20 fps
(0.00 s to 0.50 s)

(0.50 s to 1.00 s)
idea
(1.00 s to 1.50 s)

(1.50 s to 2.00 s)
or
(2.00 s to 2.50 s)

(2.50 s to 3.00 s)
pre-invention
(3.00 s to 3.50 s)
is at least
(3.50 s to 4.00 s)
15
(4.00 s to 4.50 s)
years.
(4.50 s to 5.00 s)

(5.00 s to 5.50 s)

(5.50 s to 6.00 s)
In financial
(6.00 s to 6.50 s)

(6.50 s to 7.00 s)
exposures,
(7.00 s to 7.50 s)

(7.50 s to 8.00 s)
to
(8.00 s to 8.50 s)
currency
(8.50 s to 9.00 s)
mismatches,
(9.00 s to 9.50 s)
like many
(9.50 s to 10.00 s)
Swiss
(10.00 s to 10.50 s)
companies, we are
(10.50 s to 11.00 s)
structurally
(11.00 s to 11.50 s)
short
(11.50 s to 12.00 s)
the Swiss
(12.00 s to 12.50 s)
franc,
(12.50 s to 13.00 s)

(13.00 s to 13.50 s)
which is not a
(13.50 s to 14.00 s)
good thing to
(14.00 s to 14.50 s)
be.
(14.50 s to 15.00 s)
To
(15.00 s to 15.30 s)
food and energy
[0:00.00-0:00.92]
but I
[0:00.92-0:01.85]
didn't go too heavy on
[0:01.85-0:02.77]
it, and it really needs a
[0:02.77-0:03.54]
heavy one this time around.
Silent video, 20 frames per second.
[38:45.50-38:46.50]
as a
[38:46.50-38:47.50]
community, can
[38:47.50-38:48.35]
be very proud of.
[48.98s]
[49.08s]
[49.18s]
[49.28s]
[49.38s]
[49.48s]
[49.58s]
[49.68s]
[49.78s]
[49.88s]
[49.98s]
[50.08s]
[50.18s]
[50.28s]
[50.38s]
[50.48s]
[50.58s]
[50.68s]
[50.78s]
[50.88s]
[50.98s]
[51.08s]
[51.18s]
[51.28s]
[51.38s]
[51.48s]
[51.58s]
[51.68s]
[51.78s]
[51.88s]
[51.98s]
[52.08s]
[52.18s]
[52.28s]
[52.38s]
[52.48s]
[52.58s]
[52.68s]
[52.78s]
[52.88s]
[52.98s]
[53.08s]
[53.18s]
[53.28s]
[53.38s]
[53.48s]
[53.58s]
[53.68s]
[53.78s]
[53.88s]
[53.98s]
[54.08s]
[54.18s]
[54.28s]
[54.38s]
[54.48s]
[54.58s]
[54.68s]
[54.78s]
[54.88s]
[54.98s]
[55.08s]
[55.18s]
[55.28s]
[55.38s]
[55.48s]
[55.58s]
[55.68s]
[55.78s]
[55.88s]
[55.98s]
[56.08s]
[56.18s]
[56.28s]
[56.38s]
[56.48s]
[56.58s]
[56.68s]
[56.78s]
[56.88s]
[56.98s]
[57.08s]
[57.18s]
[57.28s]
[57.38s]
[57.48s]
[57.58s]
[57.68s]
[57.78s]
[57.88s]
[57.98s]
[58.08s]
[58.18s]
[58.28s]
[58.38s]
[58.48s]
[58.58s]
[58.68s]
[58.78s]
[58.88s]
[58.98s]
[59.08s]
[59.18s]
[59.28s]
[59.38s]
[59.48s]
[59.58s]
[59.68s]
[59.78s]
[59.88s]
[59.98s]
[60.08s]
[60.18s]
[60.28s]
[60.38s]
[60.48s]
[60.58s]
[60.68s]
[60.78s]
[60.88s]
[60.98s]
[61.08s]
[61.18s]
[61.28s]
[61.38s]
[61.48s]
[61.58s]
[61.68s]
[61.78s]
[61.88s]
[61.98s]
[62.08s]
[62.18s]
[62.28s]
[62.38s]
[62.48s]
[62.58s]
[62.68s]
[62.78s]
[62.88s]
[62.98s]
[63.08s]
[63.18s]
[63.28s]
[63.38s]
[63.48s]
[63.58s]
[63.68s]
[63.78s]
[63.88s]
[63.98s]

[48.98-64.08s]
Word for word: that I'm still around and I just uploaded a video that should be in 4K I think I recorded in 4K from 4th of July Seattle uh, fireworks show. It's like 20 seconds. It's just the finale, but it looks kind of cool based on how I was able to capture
──────────
What is required: Every entry shown above is to be written out exactly.

Problem solution:
20 fps
(0.00 s to 0.50 s)

(0.50 s to 1.00 s)
idea
(1.00 s to 1.50 s)

(1.50 s to 2.00 s)
or
(2.00 s to 2.50 s)

(2.50 s to 3.00 s)
pre-invention
(3.00 s to 3.50 s)
is at least
(3.50 s to 4.00 s)
15
(4.00 s to 4.50 s)
years.
(4.50 s to 5.00 s)

(5.00 s to 5.50 s)

(5.50 s to 6.00 s)
In financial
(6.00 s to 6.50 s)

(6.50 s to 7.00 s)
exposures,
(7.00 s to 7.50 s)

(7.50 s to 8.00 s)
to
(8.00 s to 8.50 s)
currency
(8.50 s to 9.00 s)
mismatches,
(9.00 s to 9.50 s)
like many
(9.50 s to 10.00 s)
Swiss
(10.00 s to 10.50 s)
companies, we are
(10.50 s to 11.00 s)
structurally
(11.00 s to 11.50 s)
short
(11.50 s to 12.00 s)
the Swiss
(12.00 s to 12.50 s)
franc,
(12.50 s to 13.00 s)

(13.00 s to 13.50 s)
which is not a
(13.50 s to 14.00 s)
good thing to
(14.00 s to 14.50 s)
be.
(14.50 s to 15.00 s)
To
(15.00 s to 15.30 s)
food and energy
[0:00.00-0:00.92]
but I
[0:00.92-0:01.85]
didn't go too heavy on
[0:01.85-0:02.77]
it, and it really needs a
[0:02.77-0:03.54]
heavy one this time around.
Silent video, 20 frames per second.
[38:45.50-38:46.50]
as a
[38:46.50-38:47.50]
community, can
[38:47.50-38:48.35]
be very proud of.
[48.98s]
[49.08s]
[49.18s]
[49.28s]
[49.38s]
[49.48s]
[49.58s]
[49.68s]
[49.78s]
[49.88s]
[49.98s]
[50.08s]
[50.18s]
[50.28s]
[50.38s]
[50.48s]
[50.58s]
[50.68s]
[50.78s]
[50.88s]
[50.98s]
[51.08s]
[51.18s]
[51.28s]
[51.38s]
[51.48s]
[51.58s]
[51.68s]
[51.78s]
[51.88s]
[51.98s]
[52.08s]
[52.18s]
[52.28s]
[52.38s]
[52.48s]
[52.58s]
[52.68s]
[52.78s]
[52.88s]
[52.98s]
[53.08s]
[53.18s]
[53.28s]
[53.38s]
[53.48s]
[53.58s]
[53.68s]
[53.78s]
[53.88s]
[53.98s]
[54.08s]
[54.18s]
[54.28s]
[54.38s]
[54.48s]
[54.58s]
[54.68s]
[54.78s]
[54.88s]
[54.98s]
[55.08s]
[55.18s]
[55.28s]
[55.38s]
[55.48s]
[55.58s]
[55.68s]
[55.78s]
[55.88s]
[55.98s]
[56.08s]
[56.18s]
[56.28s]
[56.38s]
[56.48s]
[56.58s]
[56.68s]
[56.78s]
[56.88s]
[56.98s]
[57.08s]
[57.18s]
[57.28s]
[57.38s]
[57.48s]
[57.58s]
[57.68s]
[57.78s]
[57.88s]
[57.98s]
[58.08s]
[58.18s]
[58.28s]
[58.38s]
[58.48s]
[58.58s]
[58.68s]
[58.78s]
[58.88s]
[58.98s]
[59.08s]
[59.18s]
[59.28s]
[59.38s]
[59.48s]
[59.58s]
[59.68s]
[59.78s]
[59.88s]
[59.98s]
[60.08s]
[60.18s]
[60.28s]
[60.38s]
[60.48s]
[60.58s]
[60.68s]
[60.78s]
[60.88s]
[60.98s]
[61.08s]
[61.18s]
[61.28s]
[61.38s]
[61.48s]
[61.58s]
[61.68s]
[61.78s]
[61.88s]
[61.98s]
[62.08s]
[62.18s]
[62.28s]
[62.38s]
[62.48s]
[62.58s]
[62.68s]
[62.78s]
[62.88s]
[62.98s]
[63.08s]
[63.18s]
[63.28s]
[63.38s]
[63.48s]
[63.58s]
[63.68s]
[63.78s]
[63.88s]
[63.98s]

[48.98-64.08s]
Word for word: that I'm still around and I just uploaded a video that should be in 4K I think I recorded in 4K from 4th of July Seattle uh, fireworks show. It's like 20 seconds. It's just the finale, but it looks kind of cool based on how I was able to capture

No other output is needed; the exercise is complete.